What started in 1773 and later merged the other regional exchanges in 1973. The London Stock Exchange or LSE serves as the primary stock exchange in the United Kingdom and is the largest known in Europe. The dominant index is the Financial Times Stock Exchange (FTSE) 100 Share Index with around 100 of the LSE’s top blue chips.
Considered as the most international stock among stocks with around 350 companies from more than 50 countries under its belt, it is an ideal source for traders who want information regarding benchmark prices, equity-market liquidity, and market data in Europe.

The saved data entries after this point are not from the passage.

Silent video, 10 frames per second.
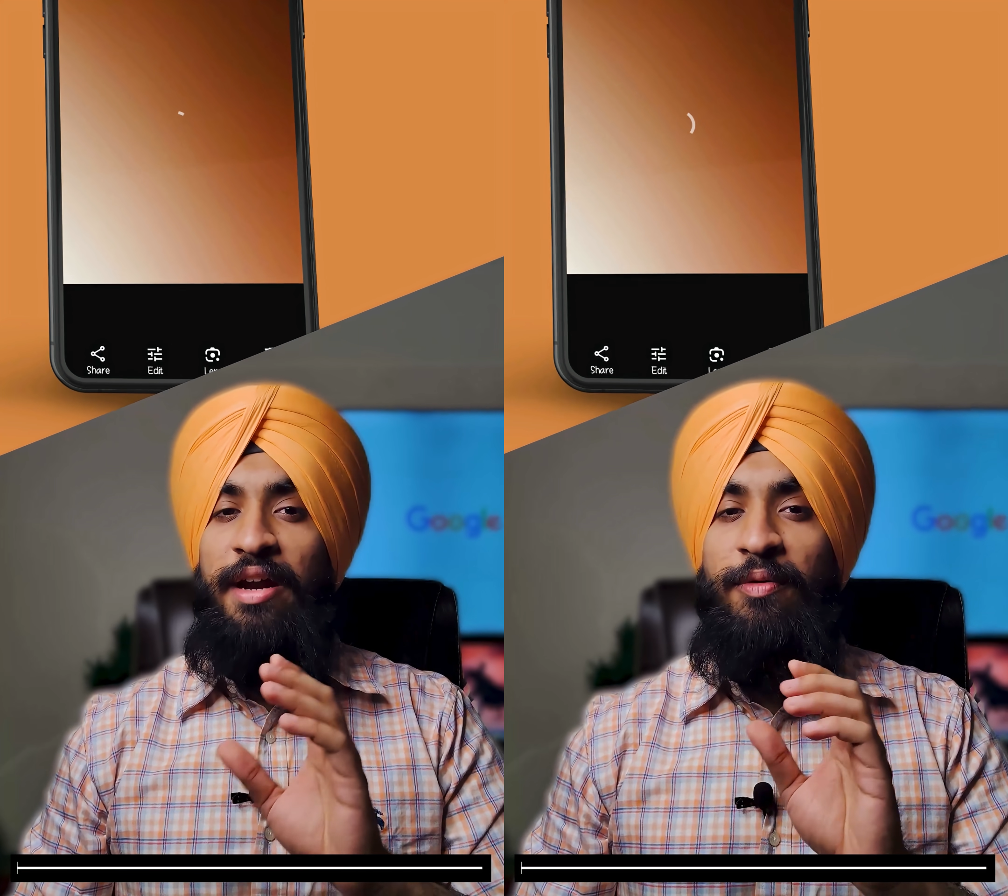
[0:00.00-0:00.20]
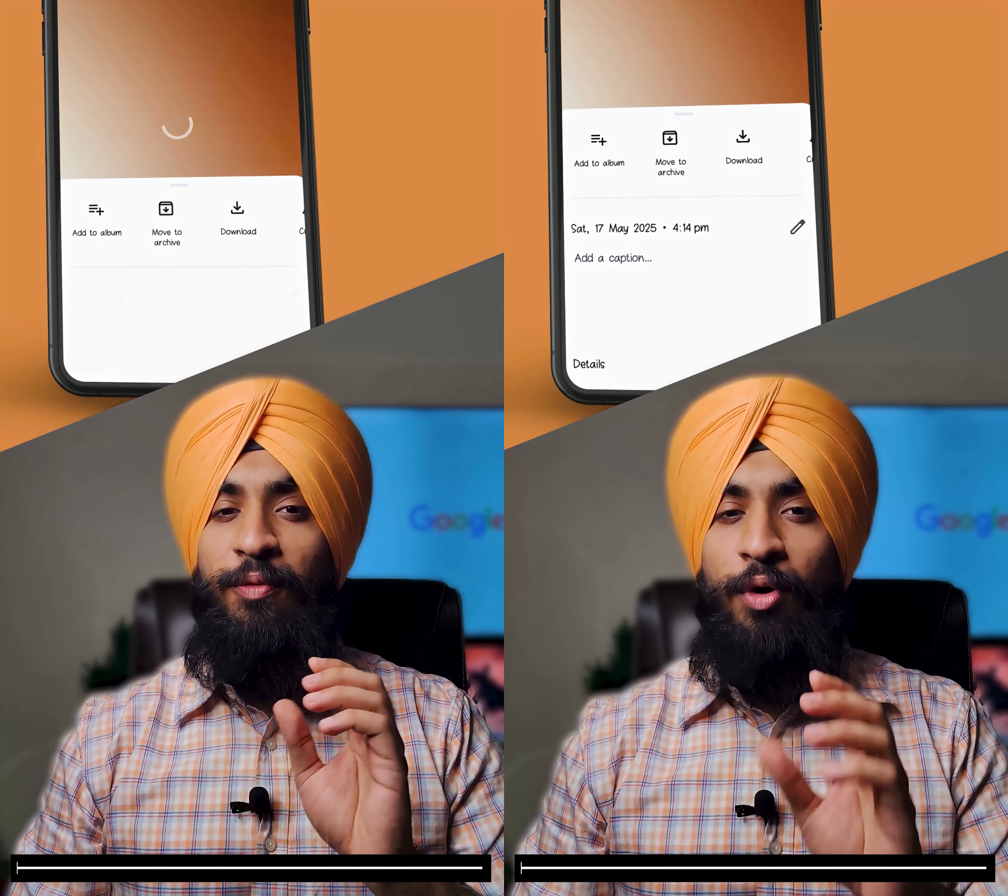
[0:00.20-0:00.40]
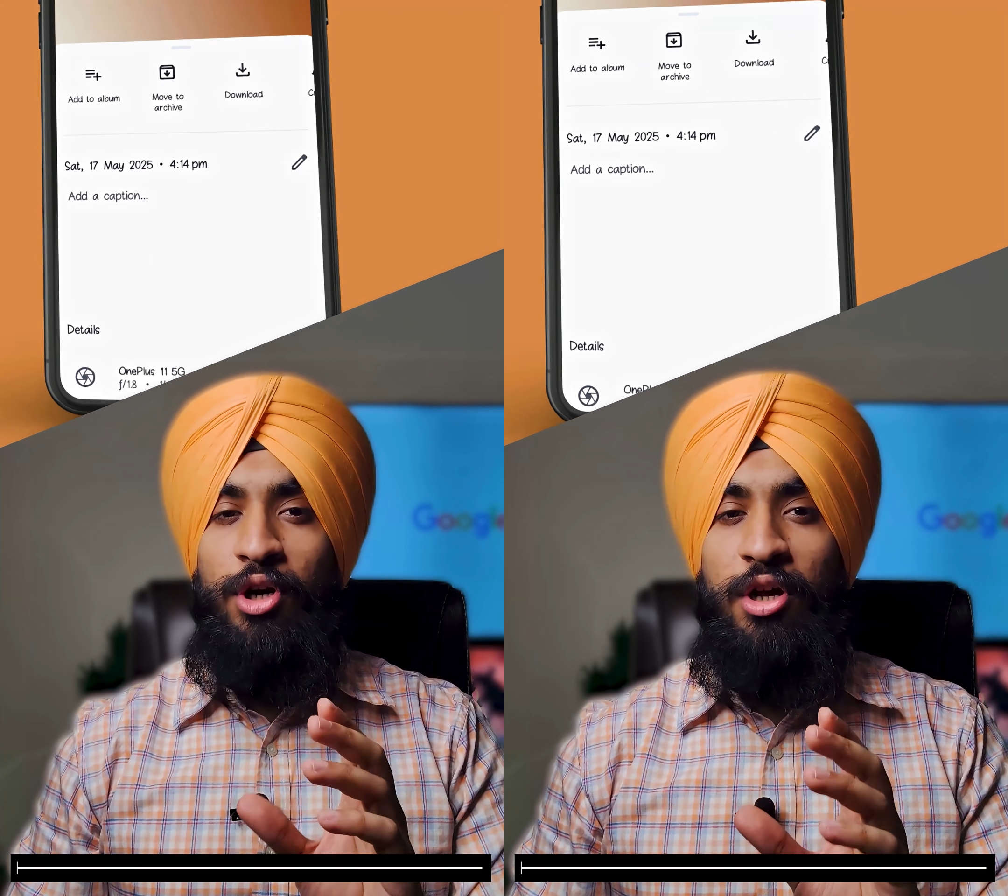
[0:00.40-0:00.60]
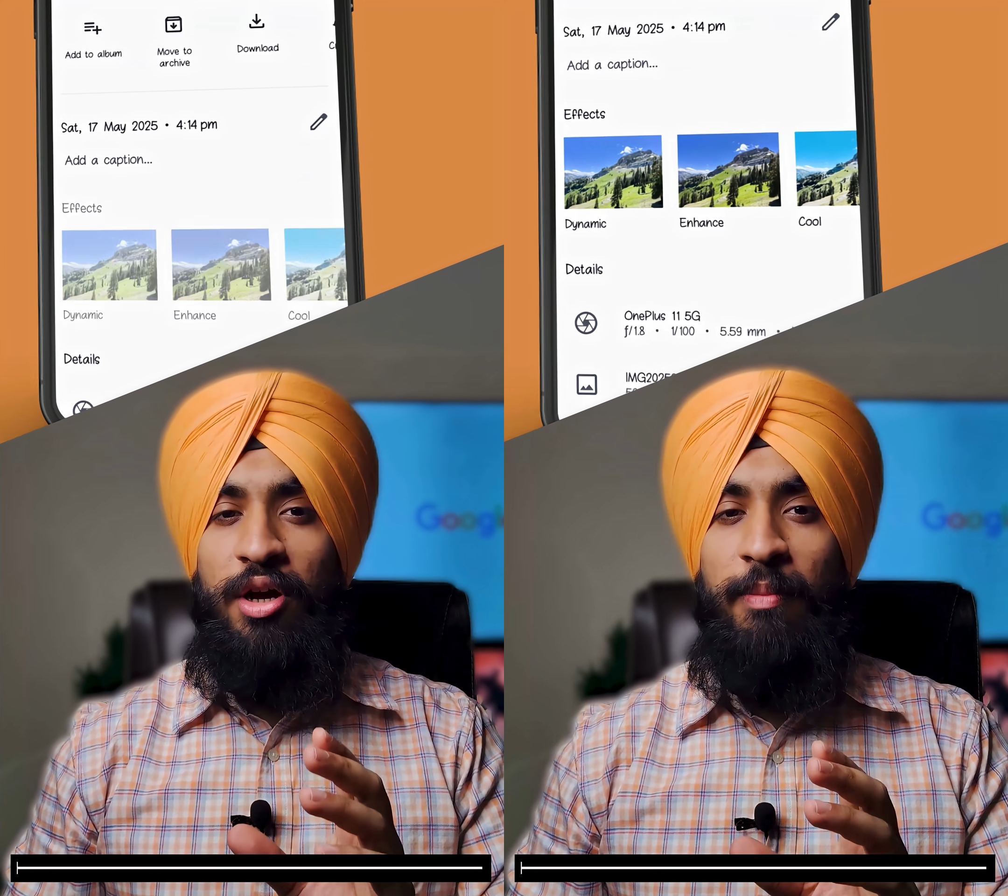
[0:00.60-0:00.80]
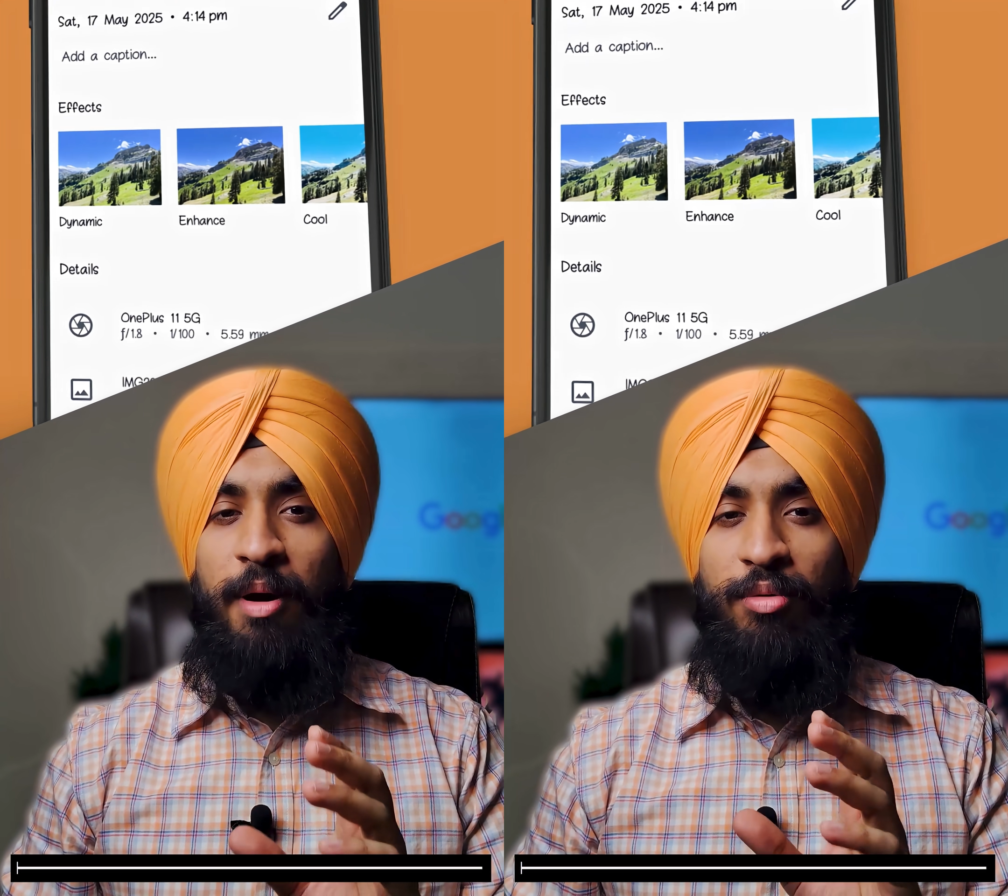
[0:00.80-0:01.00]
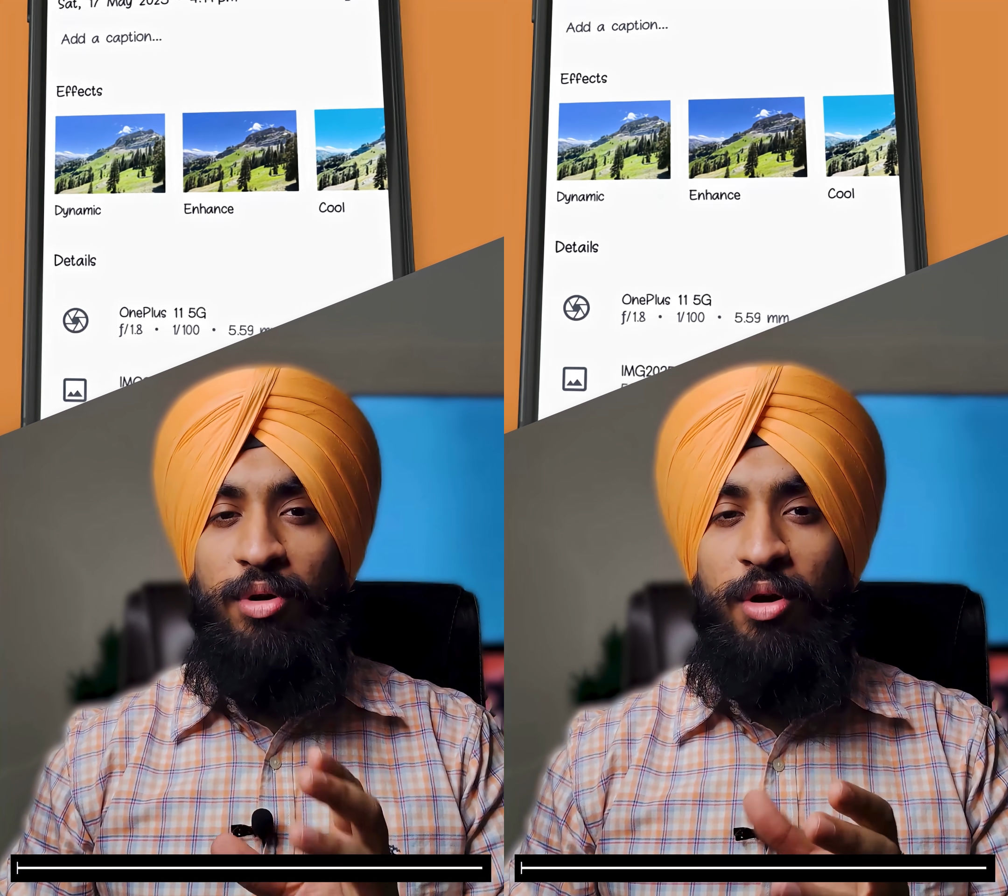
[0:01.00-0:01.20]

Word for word: at what amount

To help the various companies around the world become a part of the London Stock Exchange issuer services are utilized. Through the issuer services, companies not only become a part of the LSE but also gain access to its capital. Once a part of the LSE are given to opportunity to raise their earnings, profiles, and obtain market valuation through different routes, which has them follow the firms around the whole IPO process.

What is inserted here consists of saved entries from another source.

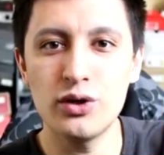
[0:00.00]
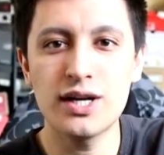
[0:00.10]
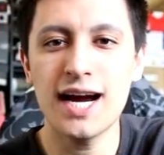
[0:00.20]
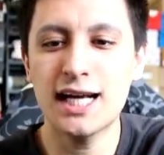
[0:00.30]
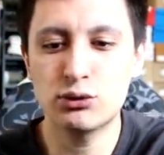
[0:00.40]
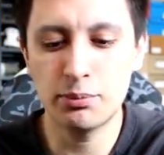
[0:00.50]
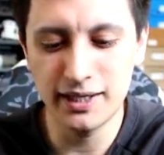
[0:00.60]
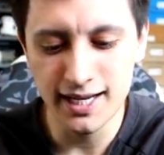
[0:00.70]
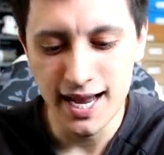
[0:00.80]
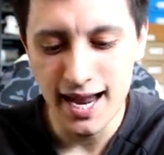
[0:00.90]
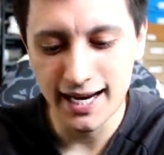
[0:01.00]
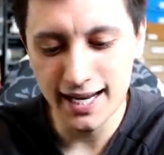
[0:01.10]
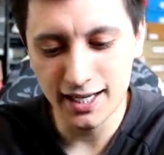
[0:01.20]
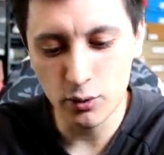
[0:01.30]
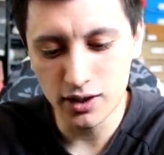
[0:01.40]
of you guys will be
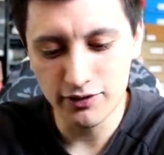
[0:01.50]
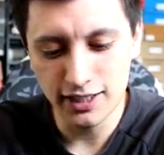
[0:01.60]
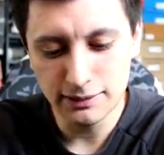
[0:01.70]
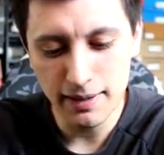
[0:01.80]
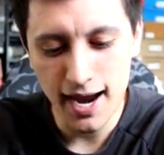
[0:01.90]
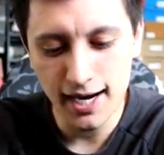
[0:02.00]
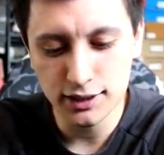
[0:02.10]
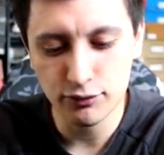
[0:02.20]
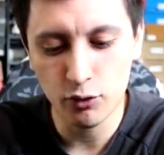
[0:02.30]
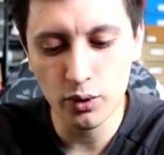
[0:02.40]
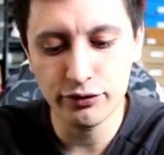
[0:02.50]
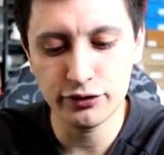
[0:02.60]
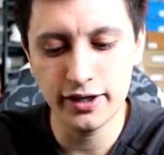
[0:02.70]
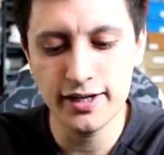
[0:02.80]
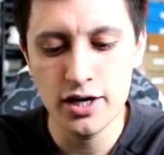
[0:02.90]
getting one of these packs for
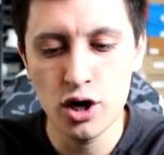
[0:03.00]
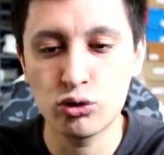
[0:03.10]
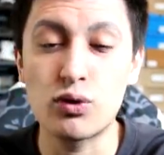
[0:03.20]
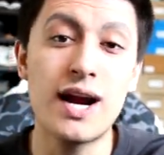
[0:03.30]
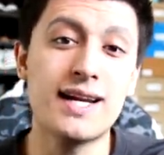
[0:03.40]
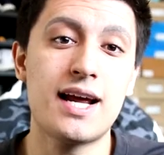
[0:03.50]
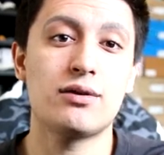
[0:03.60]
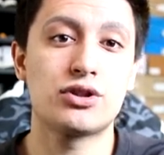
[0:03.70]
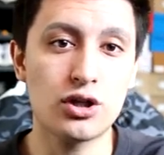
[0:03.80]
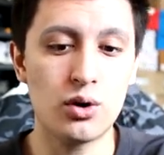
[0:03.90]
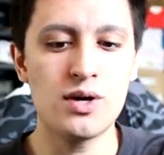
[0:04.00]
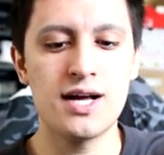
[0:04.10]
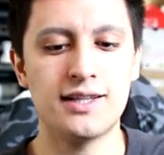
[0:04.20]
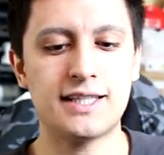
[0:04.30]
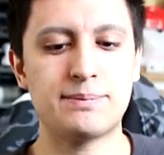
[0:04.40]
free right now. So
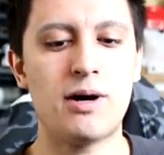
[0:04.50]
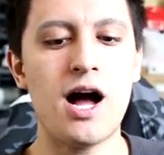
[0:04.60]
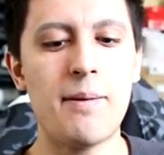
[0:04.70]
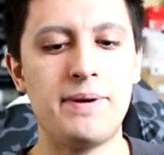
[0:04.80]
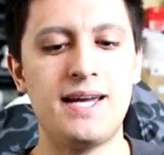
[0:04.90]
let's pop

There are several markets on the list managed by the LSE, thus providing a wide variety for different sized companies to list. International companies are able to list in the number of London’s products such as depositary receipts, debt, options for different and cost-effective ways to raise capital, and lastly shares.
For those large companies there exists the Premium Listed Main Market which operates under a Super Equivalence method where in there are conditions and criteria for both the United Kingdom Listing Authority and LSE have to be met.
International companies that are outside Europe have the Alternative Investment Market or AIM, which operates the Depository Receipt schemes, a way of listing and raising capital.
It isn’t called an international stock for nothing; the LSE also has partnerships with different international exchanges such as Asia and Africa. The LSE’s goal is to remove the costs and regulatory barriers of capital markets around the world.